Entre erros crassos e acertos precisos como um soco, a saga de Rocky Balboa se tornou a mais famosa história de um boxeador nos cinemas. Jake LaMotta, por sua vez, foi um lutador verdadeiro que se tornou um ícone muito mais pelo filme sobre sua vida do que pela sua carreira dentro e fora dos ringues. De modo que unir numa mesma produção os intérpretes destas duas narrativas se torna tão difícil quanto disputar um round nos velhos e bons tempos de Sylvester Stallone (Balboa) e Robert DeNiro (LaMotta). Eis o desafio que o diretor Peter Segal assumiu para si neste Ajuste de Contas (2013), produção que une pela segunda vez dois dos mais interessantes atores que apareceram no cinema estadunidense durante a década de 1970.

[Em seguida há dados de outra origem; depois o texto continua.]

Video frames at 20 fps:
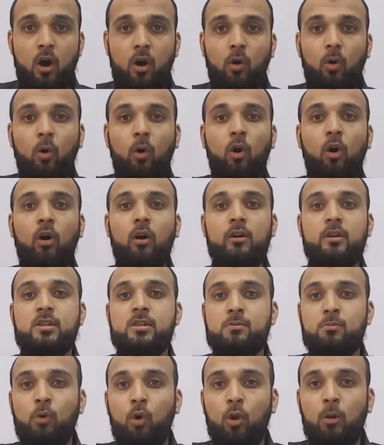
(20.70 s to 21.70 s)
or
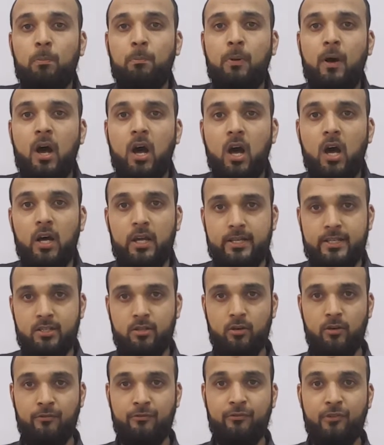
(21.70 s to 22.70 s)
small parts
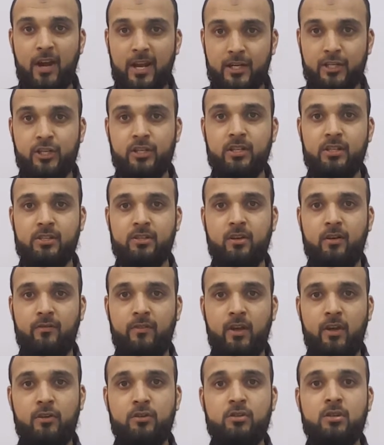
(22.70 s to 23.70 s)
or fractions of
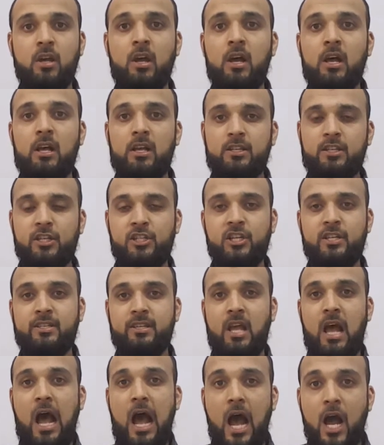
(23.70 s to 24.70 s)
those such
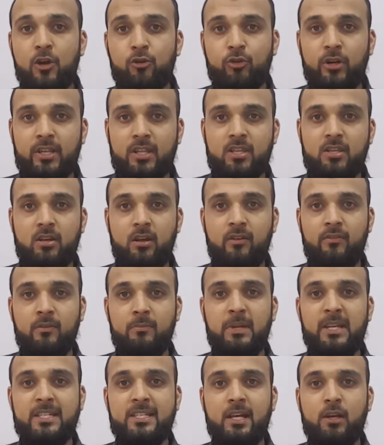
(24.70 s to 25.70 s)
as hundredths of a
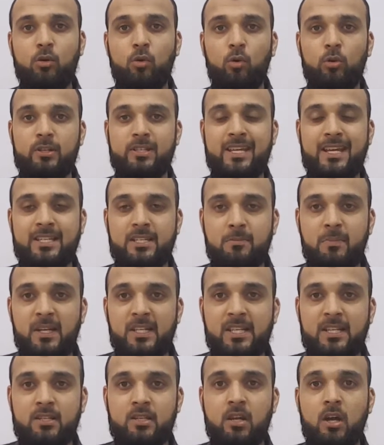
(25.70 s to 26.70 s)
meter called
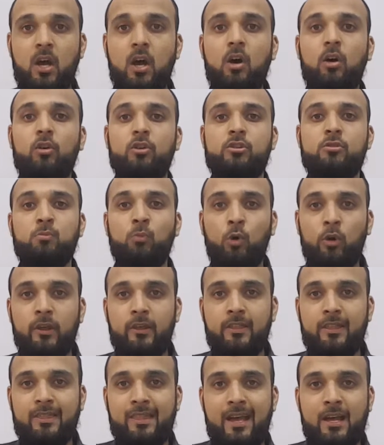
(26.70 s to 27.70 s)
centimeters, or smaller
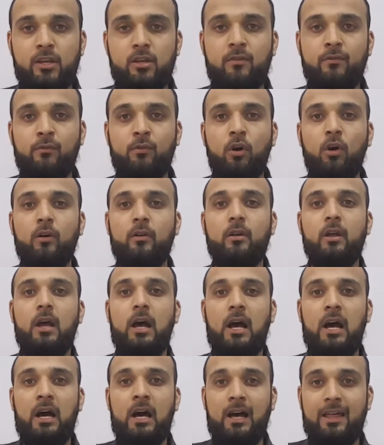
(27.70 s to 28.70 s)
than that you've
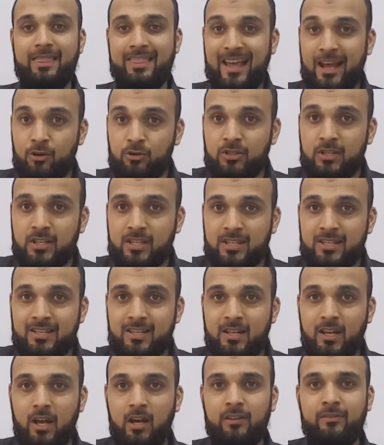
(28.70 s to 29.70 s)
got thousandths
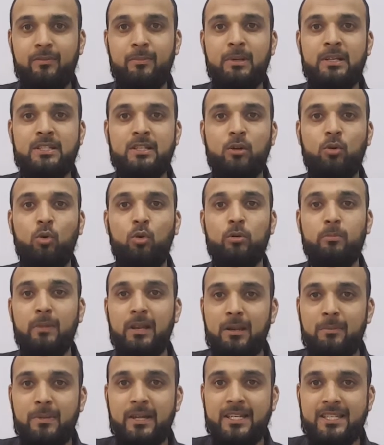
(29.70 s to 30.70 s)
of a meter called
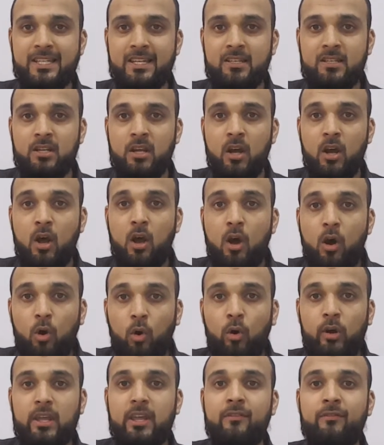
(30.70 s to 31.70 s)
millimeters,
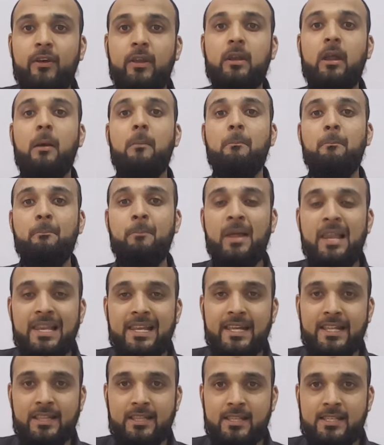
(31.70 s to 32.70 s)
or even
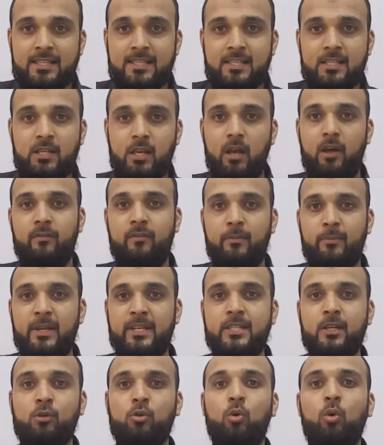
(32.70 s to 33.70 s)
millionths of a
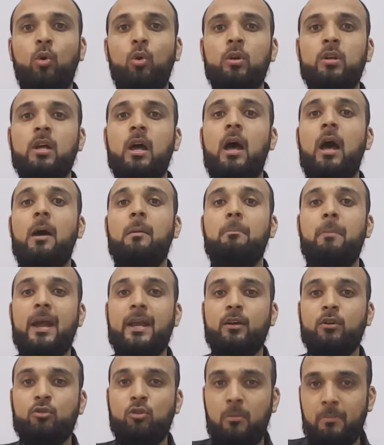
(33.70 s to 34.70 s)
meter called
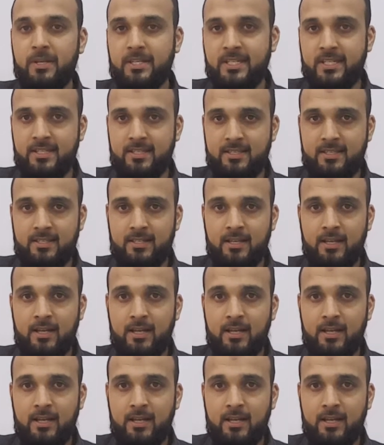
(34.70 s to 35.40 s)
micrometers.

Com uma carreira calcada na comédia, Segal possui trabalhos hilariantes como Corra que a Polícia Vem Aí 33 1/3 – O Insulto Final (1994) e Tratamento de Choque (2003), que se garantem muito mais pelo talento de atores como Jack Nicholson e Leslie Nielsen do que pelas qualidades do diretor. Por outro lado, Peter também dirigiu filmes que saíram dos eixos como O Professor Aloprado 2 – A Familia Klump (2000) e Golpe Baixo (2005) – ambos optam pelo humor a qualquer custo, quando as grandes comédias nascem na oposição desta ideia.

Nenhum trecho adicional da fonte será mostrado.